Excluding pictures, what does the listing below contain from the line with "Frames from a" up to and including the line with "[16:27.24-16:27.94]", word for word?

BEGIN The data

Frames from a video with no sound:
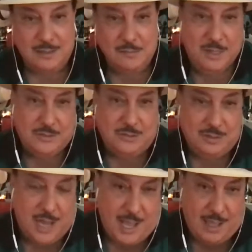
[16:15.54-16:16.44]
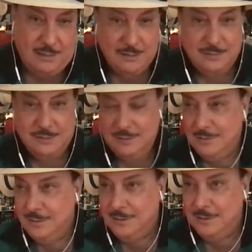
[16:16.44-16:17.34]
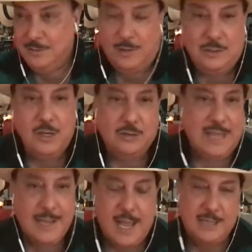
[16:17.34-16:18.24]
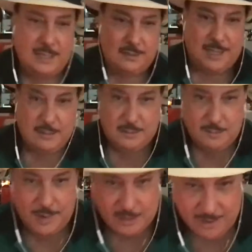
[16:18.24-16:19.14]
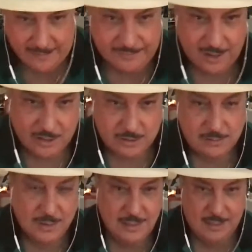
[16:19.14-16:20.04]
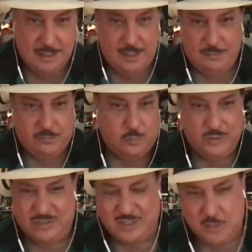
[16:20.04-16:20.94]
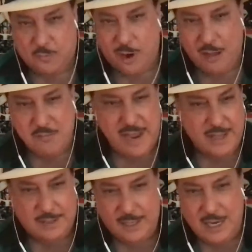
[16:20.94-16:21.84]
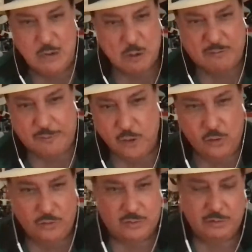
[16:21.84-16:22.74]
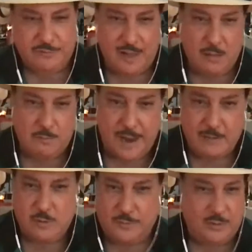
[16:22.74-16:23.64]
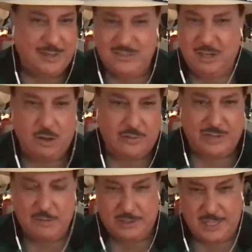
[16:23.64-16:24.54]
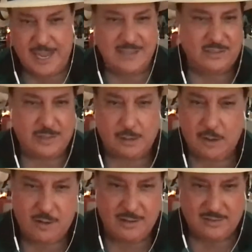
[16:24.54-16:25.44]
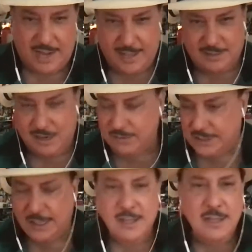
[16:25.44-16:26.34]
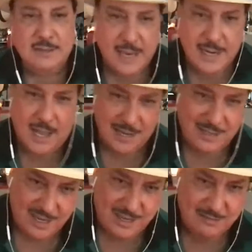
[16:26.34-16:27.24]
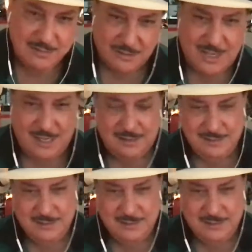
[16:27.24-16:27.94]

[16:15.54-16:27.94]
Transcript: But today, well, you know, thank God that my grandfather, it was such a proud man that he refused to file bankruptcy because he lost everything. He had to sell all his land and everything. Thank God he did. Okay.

END The data
BEGIN The data

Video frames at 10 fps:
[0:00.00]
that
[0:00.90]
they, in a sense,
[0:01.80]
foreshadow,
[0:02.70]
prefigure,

END The data
BEGIN The data

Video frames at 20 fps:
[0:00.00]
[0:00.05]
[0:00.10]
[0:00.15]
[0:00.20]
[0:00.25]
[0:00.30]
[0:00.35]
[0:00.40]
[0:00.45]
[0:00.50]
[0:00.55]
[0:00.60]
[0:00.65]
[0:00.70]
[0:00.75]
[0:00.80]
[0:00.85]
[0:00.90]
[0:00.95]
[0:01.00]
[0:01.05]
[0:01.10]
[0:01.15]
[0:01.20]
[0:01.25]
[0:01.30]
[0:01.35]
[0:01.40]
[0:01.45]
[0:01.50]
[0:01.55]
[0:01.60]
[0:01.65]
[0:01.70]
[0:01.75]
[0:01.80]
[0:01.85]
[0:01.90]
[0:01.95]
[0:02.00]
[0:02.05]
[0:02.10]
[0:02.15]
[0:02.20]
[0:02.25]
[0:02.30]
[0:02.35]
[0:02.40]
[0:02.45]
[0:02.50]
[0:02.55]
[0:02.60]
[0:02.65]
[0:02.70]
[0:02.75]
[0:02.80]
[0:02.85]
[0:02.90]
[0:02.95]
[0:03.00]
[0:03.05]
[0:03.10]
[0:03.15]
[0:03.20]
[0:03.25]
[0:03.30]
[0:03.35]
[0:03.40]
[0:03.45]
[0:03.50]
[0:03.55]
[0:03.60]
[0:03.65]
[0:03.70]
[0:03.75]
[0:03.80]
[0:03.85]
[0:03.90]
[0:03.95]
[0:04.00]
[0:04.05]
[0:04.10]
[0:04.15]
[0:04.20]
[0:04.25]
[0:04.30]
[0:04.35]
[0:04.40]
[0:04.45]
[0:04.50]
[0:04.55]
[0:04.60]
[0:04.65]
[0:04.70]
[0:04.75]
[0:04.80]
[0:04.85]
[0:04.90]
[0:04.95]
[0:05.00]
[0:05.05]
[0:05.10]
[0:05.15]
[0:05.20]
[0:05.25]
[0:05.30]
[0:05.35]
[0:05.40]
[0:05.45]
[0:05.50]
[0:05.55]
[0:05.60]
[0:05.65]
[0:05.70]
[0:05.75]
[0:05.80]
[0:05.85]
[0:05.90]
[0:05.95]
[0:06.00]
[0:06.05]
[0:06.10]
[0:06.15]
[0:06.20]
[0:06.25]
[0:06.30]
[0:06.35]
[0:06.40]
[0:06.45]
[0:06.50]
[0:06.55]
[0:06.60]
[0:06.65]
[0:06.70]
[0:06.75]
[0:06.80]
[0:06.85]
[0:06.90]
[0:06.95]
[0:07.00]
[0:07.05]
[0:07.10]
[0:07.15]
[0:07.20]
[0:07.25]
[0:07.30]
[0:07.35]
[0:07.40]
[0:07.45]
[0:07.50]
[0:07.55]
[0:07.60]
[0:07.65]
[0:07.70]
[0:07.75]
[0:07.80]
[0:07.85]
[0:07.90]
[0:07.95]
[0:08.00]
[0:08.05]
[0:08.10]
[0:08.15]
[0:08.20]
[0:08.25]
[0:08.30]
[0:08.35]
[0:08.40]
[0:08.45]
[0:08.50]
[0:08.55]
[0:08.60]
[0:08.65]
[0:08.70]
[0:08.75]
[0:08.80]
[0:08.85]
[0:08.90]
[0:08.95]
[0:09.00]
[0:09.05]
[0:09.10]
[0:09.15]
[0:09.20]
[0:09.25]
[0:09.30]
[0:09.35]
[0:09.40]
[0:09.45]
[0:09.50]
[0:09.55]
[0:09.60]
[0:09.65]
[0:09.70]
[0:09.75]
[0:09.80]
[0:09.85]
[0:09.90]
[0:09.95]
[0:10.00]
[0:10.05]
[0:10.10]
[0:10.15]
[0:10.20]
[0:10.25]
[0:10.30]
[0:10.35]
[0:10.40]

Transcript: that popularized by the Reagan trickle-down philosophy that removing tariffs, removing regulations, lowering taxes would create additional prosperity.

END The data

## Answer box
Frames from a video with no sound:
[16:15.54-16:16.44]
[16:16.44-16:17.34]
[16:17.34-16:18.24]
[16:18.24-16:19.14]
[16:19.14-16:20.04]
[16:20.04-16:20.94]
[16:20.94-16:21.84]
[16:21.84-16:22.74]
[16:22.74-16:23.64]
[16:23.64-16:24.54]
[16:24.54-16:25.44]
[16:25.44-16:26.34]
[16:26.34-16:27.24]
[16:27.24-16:27.94]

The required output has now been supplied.